§ **What to produce**:
Would you return each record that follows word for word, without its pictures?
######
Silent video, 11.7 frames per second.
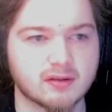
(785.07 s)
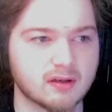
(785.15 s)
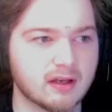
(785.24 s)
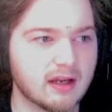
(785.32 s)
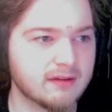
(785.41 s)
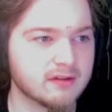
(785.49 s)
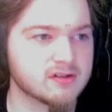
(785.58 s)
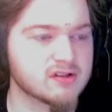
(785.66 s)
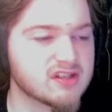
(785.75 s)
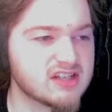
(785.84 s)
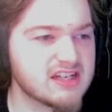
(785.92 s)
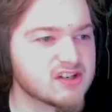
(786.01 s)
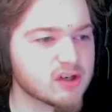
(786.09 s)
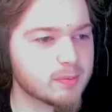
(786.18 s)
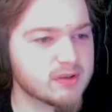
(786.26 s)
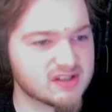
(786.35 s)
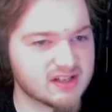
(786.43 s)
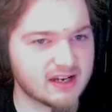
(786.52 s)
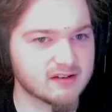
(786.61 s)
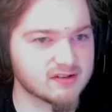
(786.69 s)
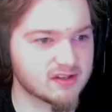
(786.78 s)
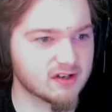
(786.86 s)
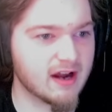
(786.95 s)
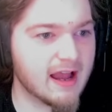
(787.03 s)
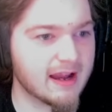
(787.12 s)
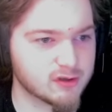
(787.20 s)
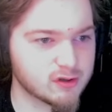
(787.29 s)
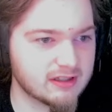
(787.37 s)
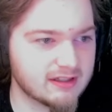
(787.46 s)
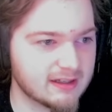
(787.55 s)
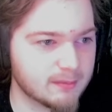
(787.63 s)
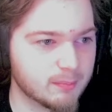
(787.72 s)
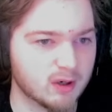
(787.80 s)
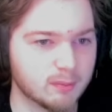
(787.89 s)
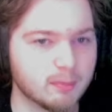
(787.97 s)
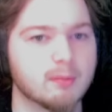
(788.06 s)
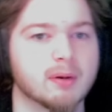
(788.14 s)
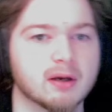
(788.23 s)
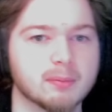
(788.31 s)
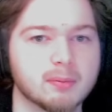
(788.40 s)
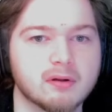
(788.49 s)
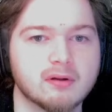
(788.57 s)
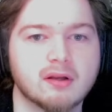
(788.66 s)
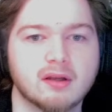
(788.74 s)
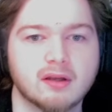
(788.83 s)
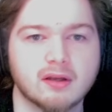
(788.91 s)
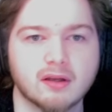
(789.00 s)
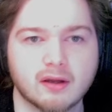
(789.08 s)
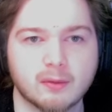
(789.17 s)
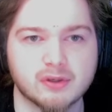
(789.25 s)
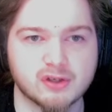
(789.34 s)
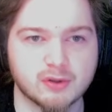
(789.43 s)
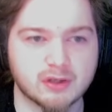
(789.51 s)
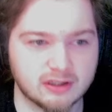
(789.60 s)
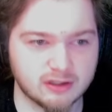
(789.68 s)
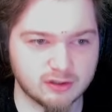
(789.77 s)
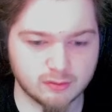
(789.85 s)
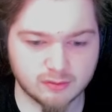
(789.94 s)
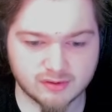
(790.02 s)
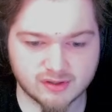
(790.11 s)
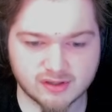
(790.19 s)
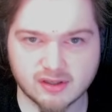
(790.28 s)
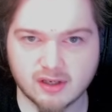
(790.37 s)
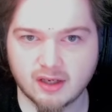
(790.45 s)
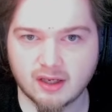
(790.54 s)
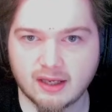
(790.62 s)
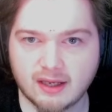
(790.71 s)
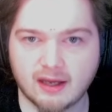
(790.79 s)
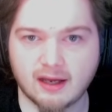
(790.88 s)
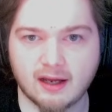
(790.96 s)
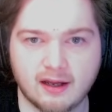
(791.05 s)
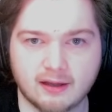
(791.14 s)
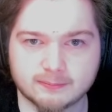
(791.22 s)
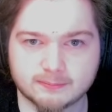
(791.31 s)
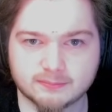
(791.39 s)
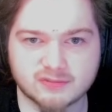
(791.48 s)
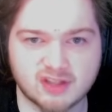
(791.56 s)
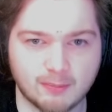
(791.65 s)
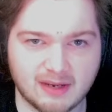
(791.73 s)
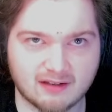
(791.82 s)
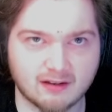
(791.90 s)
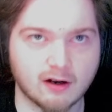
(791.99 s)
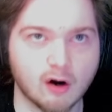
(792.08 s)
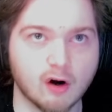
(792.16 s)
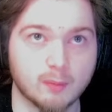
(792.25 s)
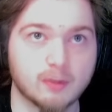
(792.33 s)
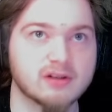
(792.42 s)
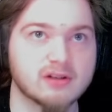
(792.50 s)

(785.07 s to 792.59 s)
And there's sea serpent scales that are actually like purple, which you can use to make like armor and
######
§ **Task solution**:
Silent video, 11.7 frames per second.
(785.07 s)
(785.15 s)
(785.24 s)
(785.32 s)
(785.41 s)
(785.49 s)
(785.58 s)
(785.66 s)
(785.75 s)
(785.84 s)
(785.92 s)
(786.01 s)
(786.09 s)
(786.18 s)
(786.26 s)
(786.35 s)
(786.43 s)
(786.52 s)
(786.61 s)
(786.69 s)
(786.78 s)
(786.86 s)
(786.95 s)
(787.03 s)
(787.12 s)
(787.20 s)
(787.29 s)
(787.37 s)
(787.46 s)
(787.55 s)
(787.63 s)
(787.72 s)
(787.80 s)
(787.89 s)
(787.97 s)
(788.06 s)
(788.14 s)
(788.23 s)
(788.31 s)
(788.40 s)
(788.49 s)
(788.57 s)
(788.66 s)
(788.74 s)
(788.83 s)
(788.91 s)
(789.00 s)
(789.08 s)
(789.17 s)
(789.25 s)
(789.34 s)
(789.43 s)
(789.51 s)
(789.60 s)
(789.68 s)
(789.77 s)
(789.85 s)
(789.94 s)
(790.02 s)
(790.11 s)
(790.19 s)
(790.28 s)
(790.37 s)
(790.45 s)
(790.54 s)
(790.62 s)
(790.71 s)
(790.79 s)
(790.88 s)
(790.96 s)
(791.05 s)
(791.14 s)
(791.22 s)
(791.31 s)
(791.39 s)
(791.48 s)
(791.56 s)
(791.65 s)
(791.73 s)
(791.82 s)
(791.90 s)
(791.99 s)
(792.08 s)
(792.16 s)
(792.25 s)
(792.33 s)
(792.42 s)
(792.50 s)

(785.07 s to 792.59 s)
And there's sea serpent scales that are actually like purple, which you can use to make like armor and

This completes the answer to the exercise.